Poging GOUD - Vrij
Create Not Pools, But An Ocean
The Smart Manager
|November - December 2018
Innovation is a relentless pursuit for every successful organization, cutting across geographies and industries. And many are driving disruptions by promoting intrepreneur teams too. Doug Hall argues this is a flawed approach, benefitting only a select few. Innovation needs to operate in a broader realm—one that encompasses all and promises a level playing field.
For 35 years, I consulted with global corporations on the selection and development of intrepreneurial thinking within corporations. The theory was that if multi-nationals could get just a few people to think entrepreneurially a transformation in business results would result. Today, I believe that this was a mistake. This article explains why I feel that igniting small teams of intrepreneurs does not work. It also explains what I am observing does work.
About five years ago, I embarked on a study of the root causes of innovation success and failure.
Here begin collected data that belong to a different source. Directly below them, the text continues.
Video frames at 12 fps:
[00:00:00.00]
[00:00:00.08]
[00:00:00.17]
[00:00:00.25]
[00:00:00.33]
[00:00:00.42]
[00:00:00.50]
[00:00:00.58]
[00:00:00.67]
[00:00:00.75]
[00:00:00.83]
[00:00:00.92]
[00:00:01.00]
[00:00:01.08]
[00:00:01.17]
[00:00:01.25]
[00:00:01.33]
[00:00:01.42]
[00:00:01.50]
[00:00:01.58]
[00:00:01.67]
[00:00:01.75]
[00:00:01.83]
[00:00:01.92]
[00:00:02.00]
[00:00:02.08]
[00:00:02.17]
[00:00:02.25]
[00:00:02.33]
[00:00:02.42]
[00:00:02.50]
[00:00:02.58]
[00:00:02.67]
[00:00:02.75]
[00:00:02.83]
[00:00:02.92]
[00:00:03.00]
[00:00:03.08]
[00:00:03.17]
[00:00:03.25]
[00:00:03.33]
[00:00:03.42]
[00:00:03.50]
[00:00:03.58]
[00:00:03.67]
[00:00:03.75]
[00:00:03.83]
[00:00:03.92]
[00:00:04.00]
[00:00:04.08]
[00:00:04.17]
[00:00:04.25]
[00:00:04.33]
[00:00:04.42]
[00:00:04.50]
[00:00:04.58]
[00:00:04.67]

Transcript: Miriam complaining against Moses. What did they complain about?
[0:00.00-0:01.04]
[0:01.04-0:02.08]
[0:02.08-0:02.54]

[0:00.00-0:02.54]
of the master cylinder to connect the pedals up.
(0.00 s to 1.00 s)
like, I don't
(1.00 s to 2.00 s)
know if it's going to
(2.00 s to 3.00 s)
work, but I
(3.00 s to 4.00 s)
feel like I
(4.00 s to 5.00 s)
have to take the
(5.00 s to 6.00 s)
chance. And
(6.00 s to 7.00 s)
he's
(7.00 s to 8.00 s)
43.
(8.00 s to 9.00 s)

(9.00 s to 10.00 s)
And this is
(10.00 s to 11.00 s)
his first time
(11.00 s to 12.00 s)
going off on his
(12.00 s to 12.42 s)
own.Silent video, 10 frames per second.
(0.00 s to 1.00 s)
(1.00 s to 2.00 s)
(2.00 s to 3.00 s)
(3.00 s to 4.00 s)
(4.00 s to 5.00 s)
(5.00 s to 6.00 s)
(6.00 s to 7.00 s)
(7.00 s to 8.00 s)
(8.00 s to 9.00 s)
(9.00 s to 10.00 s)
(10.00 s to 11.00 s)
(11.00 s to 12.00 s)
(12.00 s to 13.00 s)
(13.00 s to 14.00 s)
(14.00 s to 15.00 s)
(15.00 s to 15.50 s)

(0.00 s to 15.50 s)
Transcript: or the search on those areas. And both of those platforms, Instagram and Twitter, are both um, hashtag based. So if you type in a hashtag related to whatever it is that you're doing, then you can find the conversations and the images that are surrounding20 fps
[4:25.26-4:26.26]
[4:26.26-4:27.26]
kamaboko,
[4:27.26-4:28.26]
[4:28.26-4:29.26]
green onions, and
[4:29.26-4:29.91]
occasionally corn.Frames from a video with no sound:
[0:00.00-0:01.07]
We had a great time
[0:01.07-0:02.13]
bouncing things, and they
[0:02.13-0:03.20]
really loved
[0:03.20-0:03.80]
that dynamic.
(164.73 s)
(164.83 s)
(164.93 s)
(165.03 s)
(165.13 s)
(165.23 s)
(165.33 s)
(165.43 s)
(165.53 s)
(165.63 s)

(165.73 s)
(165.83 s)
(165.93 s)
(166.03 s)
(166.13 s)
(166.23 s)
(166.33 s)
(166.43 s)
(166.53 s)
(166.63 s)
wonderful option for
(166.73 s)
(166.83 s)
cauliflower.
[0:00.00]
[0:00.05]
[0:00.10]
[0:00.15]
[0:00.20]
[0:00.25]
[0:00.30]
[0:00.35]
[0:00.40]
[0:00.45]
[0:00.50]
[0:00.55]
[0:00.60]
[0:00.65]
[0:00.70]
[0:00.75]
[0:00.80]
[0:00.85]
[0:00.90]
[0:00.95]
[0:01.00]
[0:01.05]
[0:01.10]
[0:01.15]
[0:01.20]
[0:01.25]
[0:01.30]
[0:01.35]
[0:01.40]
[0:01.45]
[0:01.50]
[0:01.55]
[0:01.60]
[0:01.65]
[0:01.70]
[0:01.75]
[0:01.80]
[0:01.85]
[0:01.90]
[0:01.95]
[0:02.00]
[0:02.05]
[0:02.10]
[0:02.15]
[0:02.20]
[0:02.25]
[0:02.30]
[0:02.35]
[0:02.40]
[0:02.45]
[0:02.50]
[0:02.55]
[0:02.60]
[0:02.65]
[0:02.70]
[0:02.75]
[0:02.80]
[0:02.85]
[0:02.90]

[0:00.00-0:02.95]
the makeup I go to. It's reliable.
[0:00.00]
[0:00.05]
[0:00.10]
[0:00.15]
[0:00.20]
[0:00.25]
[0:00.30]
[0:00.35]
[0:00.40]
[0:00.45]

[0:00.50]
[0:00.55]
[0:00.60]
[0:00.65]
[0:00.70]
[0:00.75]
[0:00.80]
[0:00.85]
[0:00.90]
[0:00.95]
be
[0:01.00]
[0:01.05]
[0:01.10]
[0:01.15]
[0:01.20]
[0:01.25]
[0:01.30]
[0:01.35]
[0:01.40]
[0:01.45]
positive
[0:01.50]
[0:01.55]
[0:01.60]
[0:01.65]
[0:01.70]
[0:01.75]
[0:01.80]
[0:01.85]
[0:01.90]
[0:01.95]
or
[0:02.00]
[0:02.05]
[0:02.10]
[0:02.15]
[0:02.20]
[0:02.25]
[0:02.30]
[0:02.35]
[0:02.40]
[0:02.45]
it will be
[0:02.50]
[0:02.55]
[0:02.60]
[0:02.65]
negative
My data included those from over 25,000 innovations and quantitative measurement of the innovation skills and attitudes of hundreds of thousands of managers.
The data taught me that true return on investment from small teams of intrepreneurs was devastatingly small. Specifically, ideas developed by intrepreneurs lost 50 percent of their value when they interfaced with the corporate ‘system’ during development. A Fortune 20 corporation found nearly identical results when they analyzed their history.
Initially, intrepreneurship teams generate the perception of success. This is because they spend the majority of their time on the innovation as opposed to ‘the system’.
However, the journey from entrepreneurial idea through reality to market reality in a corporation requires capital and technical and human resources. As a result, eventually, the success vaporizes as an open or passive-aggressive civil war occurs when the new innovation needs to access resources within the existing organization.